## Problem
Copy nothing but the lines from the line with "[0:03.12-0:04.17]" to the end of the records, retyped exactly. Pictures stay out.

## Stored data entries
* * * * * * *

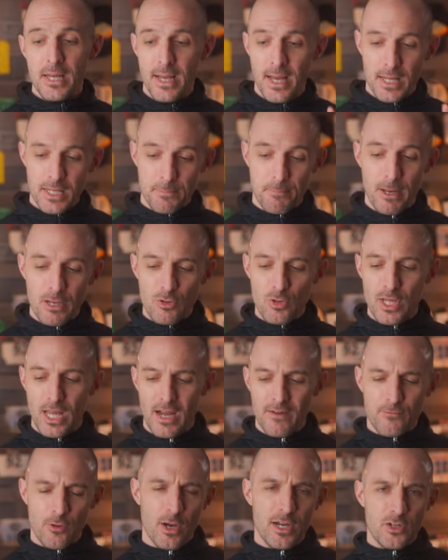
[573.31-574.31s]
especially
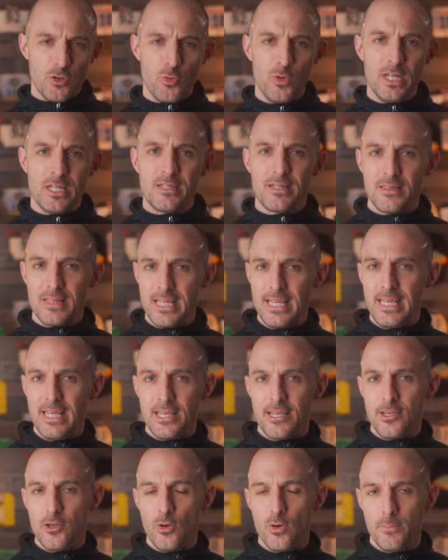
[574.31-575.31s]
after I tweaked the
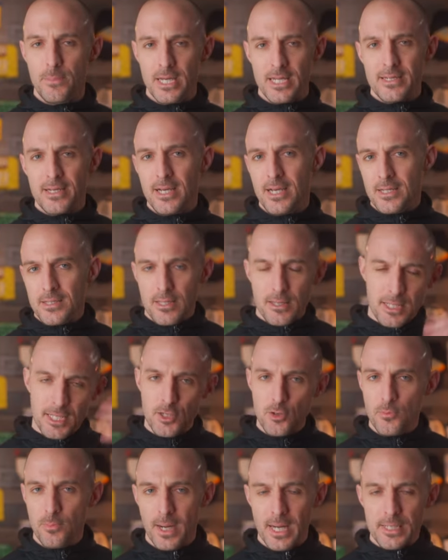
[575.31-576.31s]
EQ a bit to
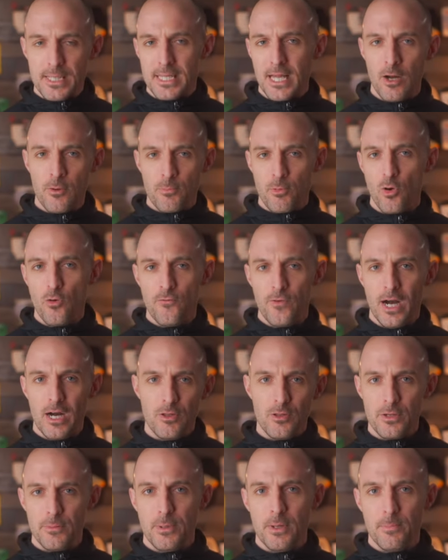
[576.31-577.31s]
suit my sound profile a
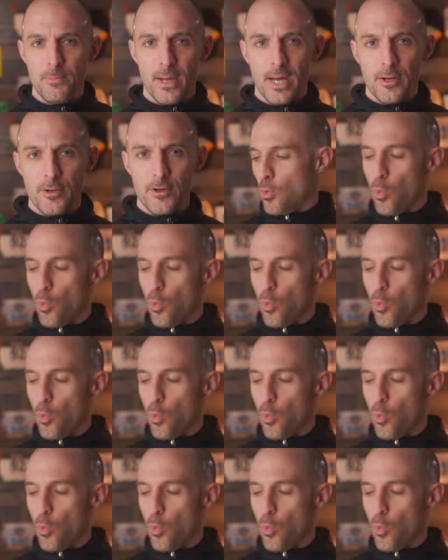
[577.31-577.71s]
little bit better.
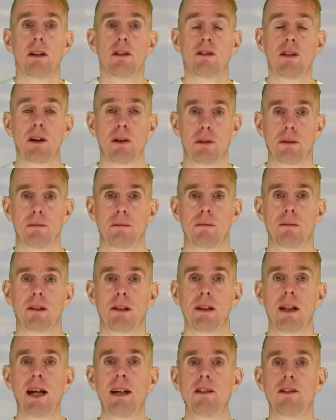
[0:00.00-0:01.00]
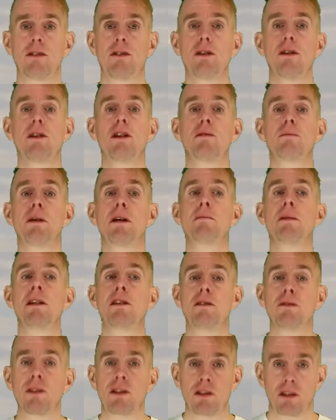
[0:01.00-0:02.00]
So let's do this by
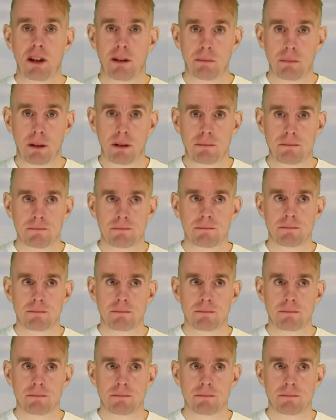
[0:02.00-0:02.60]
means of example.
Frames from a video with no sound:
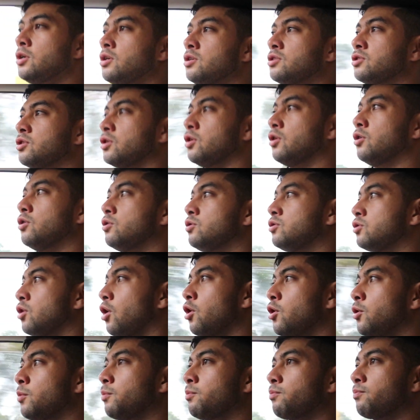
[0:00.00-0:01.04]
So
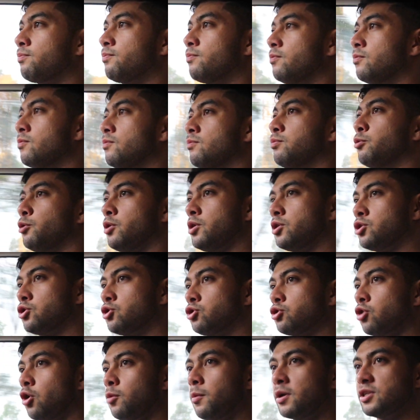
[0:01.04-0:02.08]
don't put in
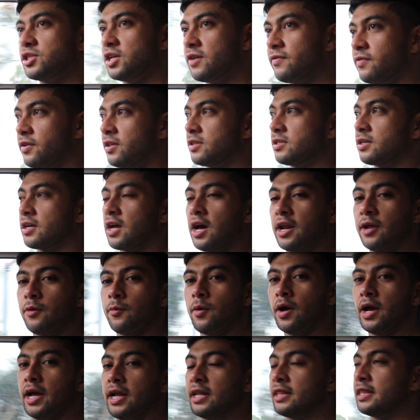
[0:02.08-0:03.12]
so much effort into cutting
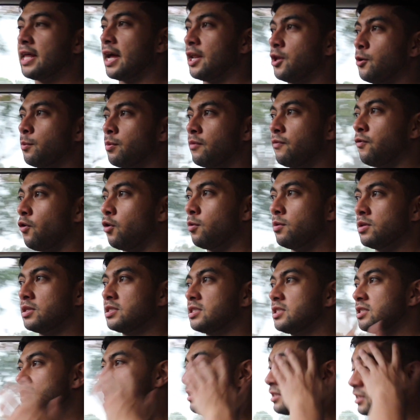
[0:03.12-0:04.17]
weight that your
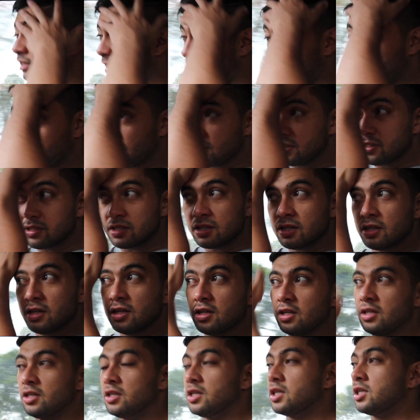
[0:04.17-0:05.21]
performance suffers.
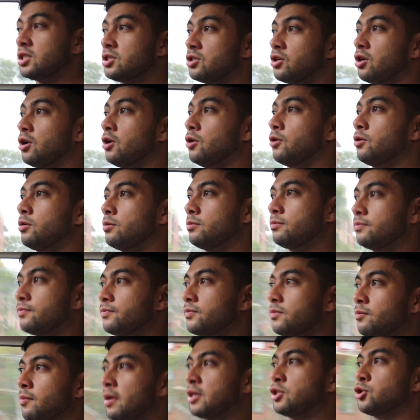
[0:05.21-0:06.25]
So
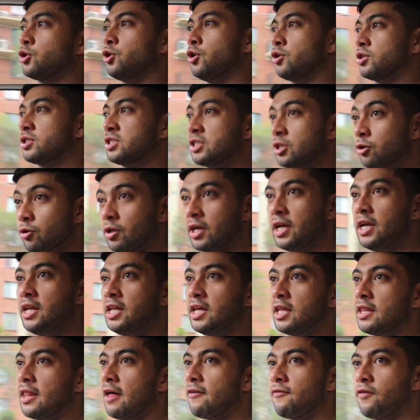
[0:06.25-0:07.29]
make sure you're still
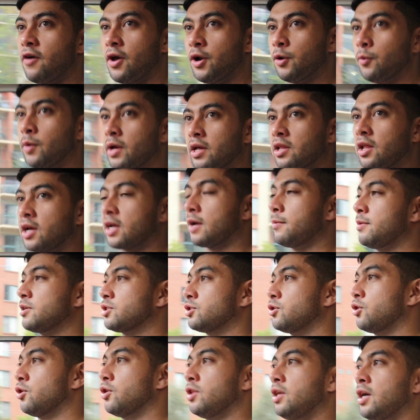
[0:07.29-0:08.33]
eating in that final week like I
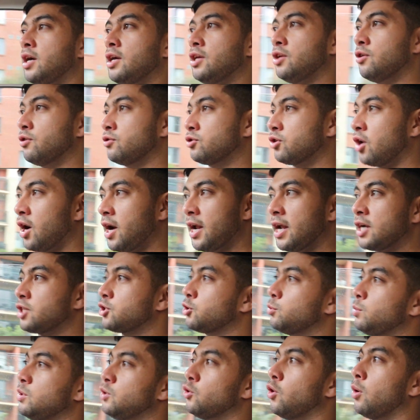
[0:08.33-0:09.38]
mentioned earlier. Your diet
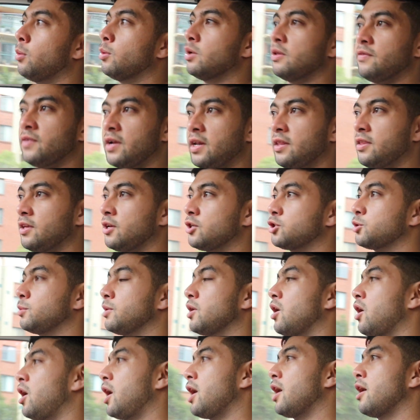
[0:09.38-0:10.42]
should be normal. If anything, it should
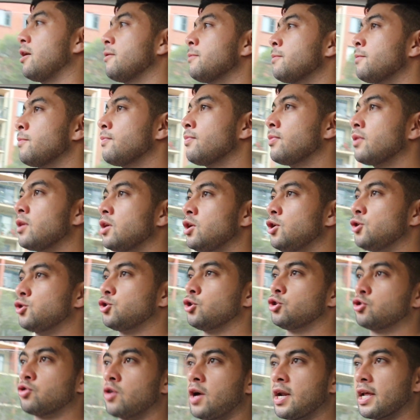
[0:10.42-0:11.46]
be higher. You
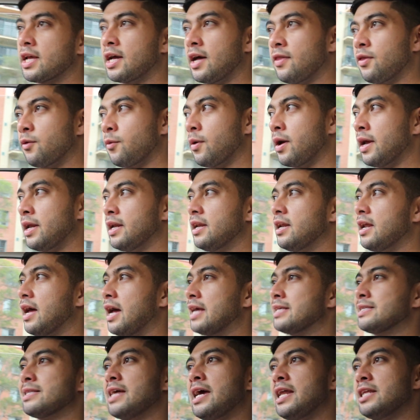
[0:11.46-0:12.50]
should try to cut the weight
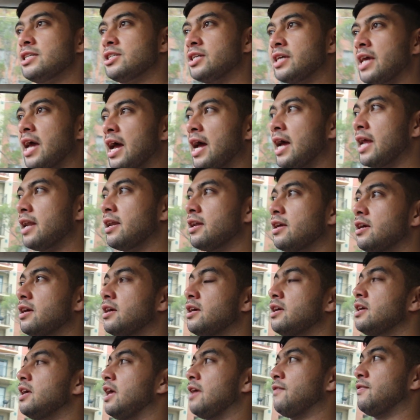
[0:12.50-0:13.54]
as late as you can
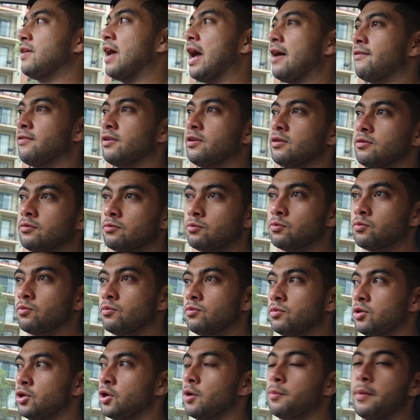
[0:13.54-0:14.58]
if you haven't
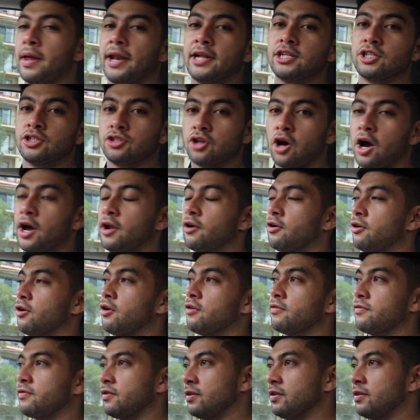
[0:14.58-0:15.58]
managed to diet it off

* * * * * * *

## Answer box
[0:03.12-0:04.17]
weight that your
[0:04.17-0:05.21]
performance suffers.
[0:05.21-0:06.25]
So
[0:06.25-0:07.29]
make sure you're still
[0:07.29-0:08.33]
eating in that final week like I
[0:08.33-0:09.38]
mentioned earlier. Your diet
[0:09.38-0:10.42]
should be normal. If anything, it should
[0:10.42-0:11.46]
be higher. You
[0:11.46-0:12.50]
should try to cut the weight
[0:12.50-0:13.54]
as late as you can
[0:13.54-0:14.58]
if you haven't
[0:14.58-0:15.58]
managed to diet it off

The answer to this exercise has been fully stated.